Photon density of states engineering with generative inverse design for scalable 3D photonic metamaterials

Abstract

The photon density of states (pDOS) governs fundamental light matter interactions and is a critical parameter for designing next generation light driven technologies such as photocatalysis and solar energy harvesting. Achieving a target pDOS in 3D nanoarchitected structures remains challenging due to the nonlinear and non unique relationship between geometry and spectral response. Here, we present an end to end inverse design framework for tailoring the pDOS of 3D photonic metamaterials fabricated via the scalable nanofabrication approach of metasurface-based holographic lithography. A data driven forward surrogate model is constructed to predict frequency resolved pDOS spectra from metasurface diffraction parameters and lithographic thresholds.

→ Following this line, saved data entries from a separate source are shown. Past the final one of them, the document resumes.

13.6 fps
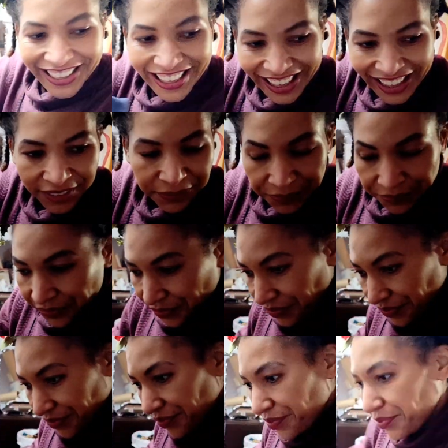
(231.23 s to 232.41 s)
Okay.
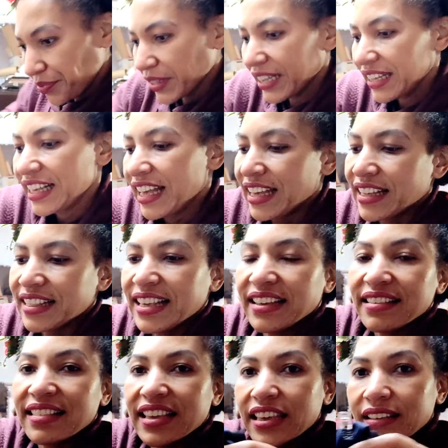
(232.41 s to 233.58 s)

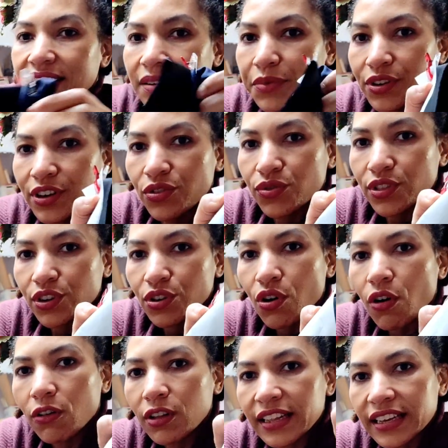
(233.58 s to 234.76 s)
Next thing is I'm going to do the
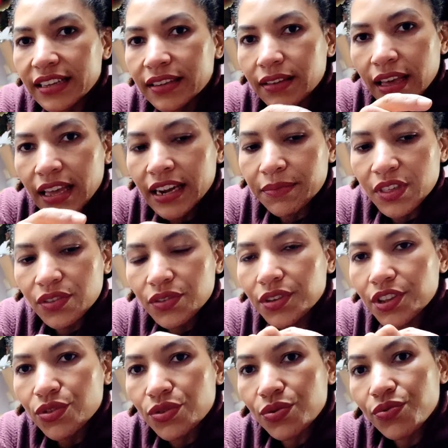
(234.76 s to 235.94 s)
collar and I'm just going
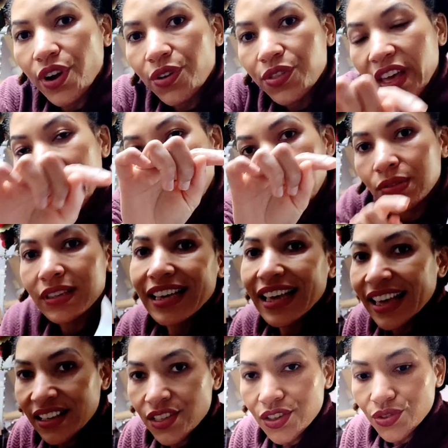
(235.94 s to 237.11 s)
to do around the outer
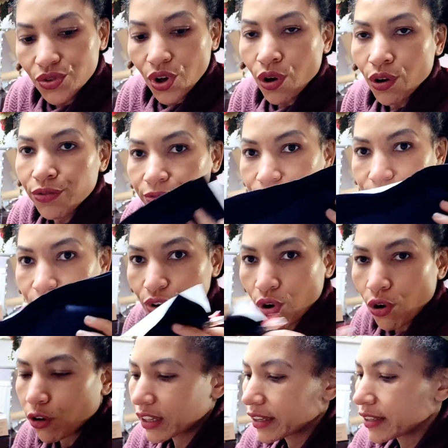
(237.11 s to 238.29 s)
edges of the
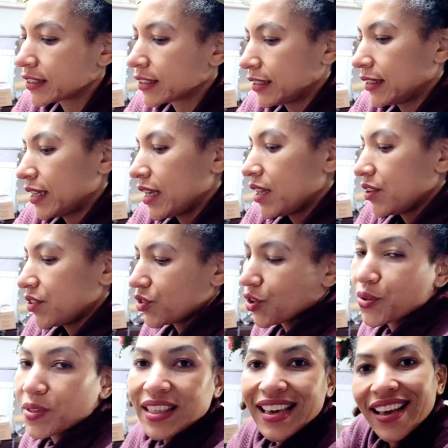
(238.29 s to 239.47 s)
collar.
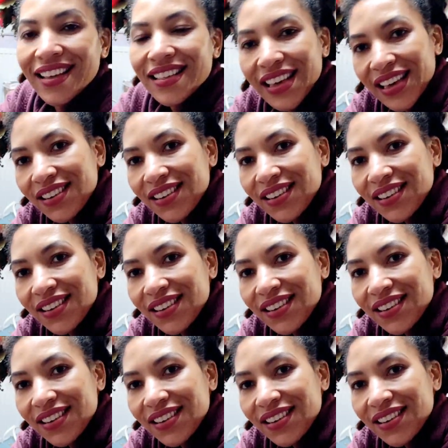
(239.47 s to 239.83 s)
So the idea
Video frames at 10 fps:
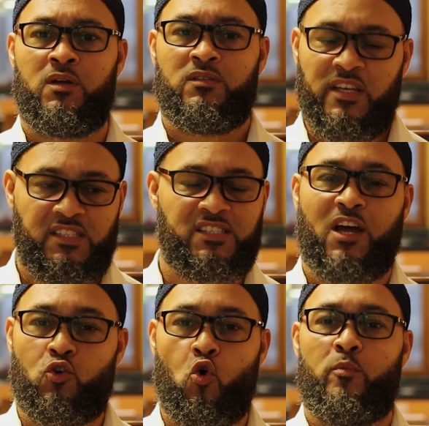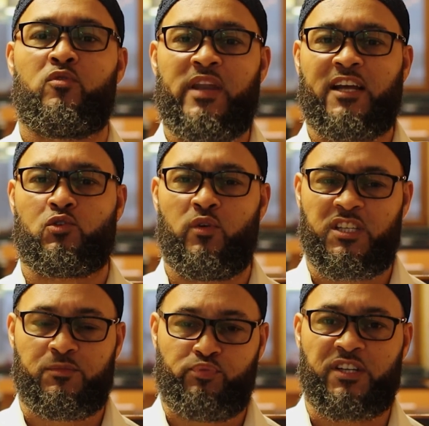these things are normal, natural
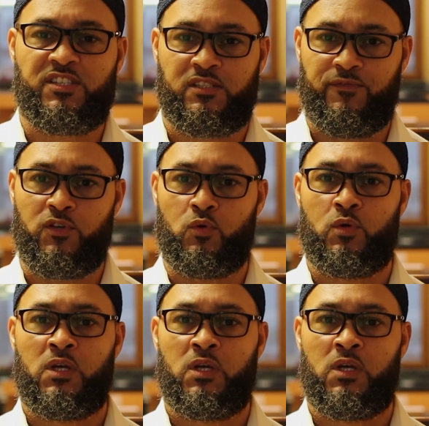expressions of you.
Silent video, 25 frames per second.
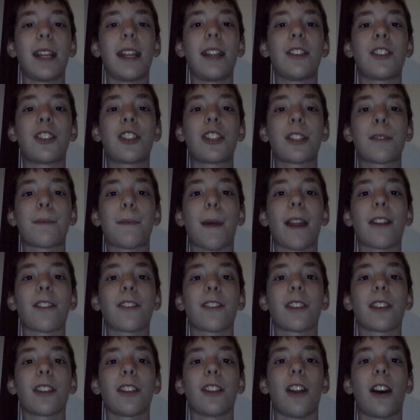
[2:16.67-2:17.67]
it's just
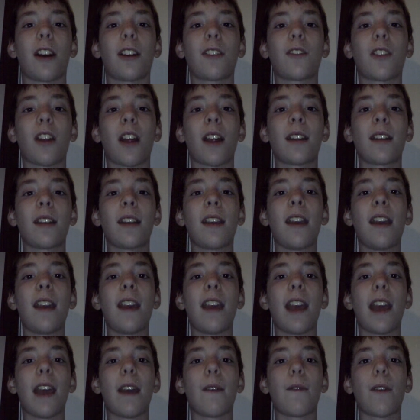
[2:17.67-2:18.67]
better in the long run
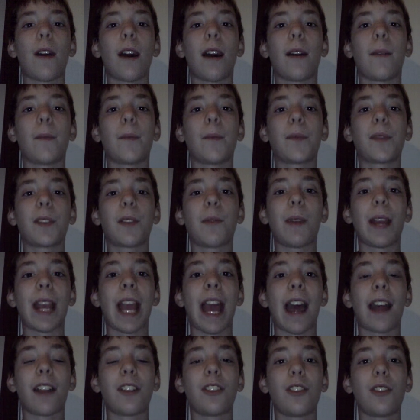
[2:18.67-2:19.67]
if we
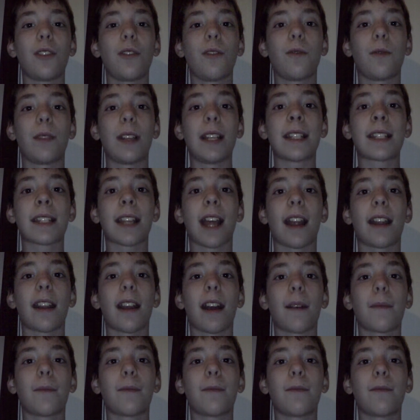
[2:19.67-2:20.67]
had you re-sign
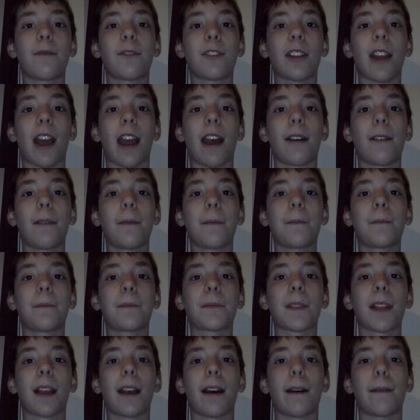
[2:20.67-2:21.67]
up for now.
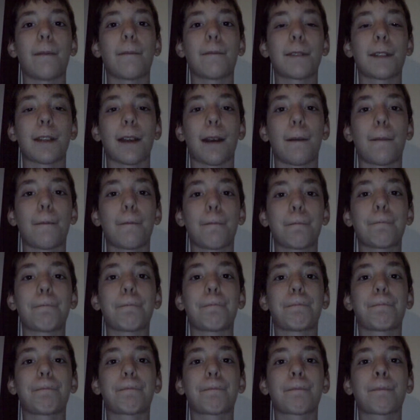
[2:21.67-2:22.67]
So
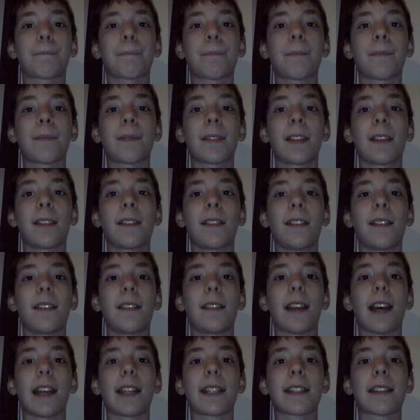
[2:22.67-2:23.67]

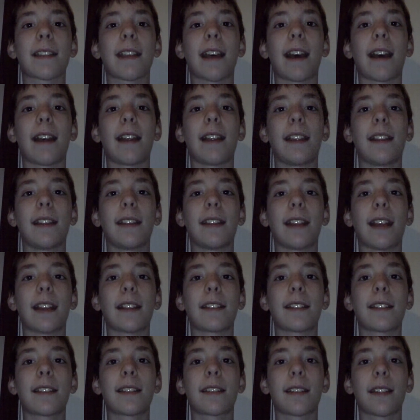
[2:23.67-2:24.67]
that's that, and
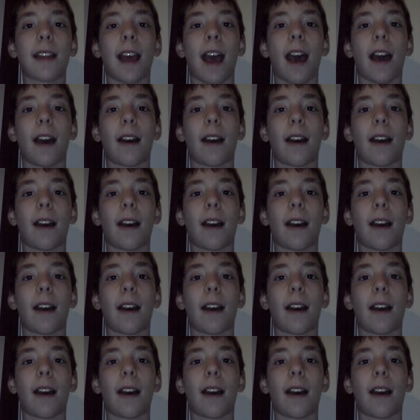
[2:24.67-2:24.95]
that's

Inverse design is performed using a conditional generative adversarial network (cGAN) that generates candidate metasurface diffraction parameters for target pDOS features. 3D structures featuring high local pDOS were obtained across a broad normalized frequency range and consistently outperformed those in the original dataset. Structural analysis revealed that these high pDOS architectures fall into two predominant structural categories with similar rotational symmetry characteristics. Our work establishes the first inverse design strategy for 3D photonic metamaterials fabricated via holographic lithography.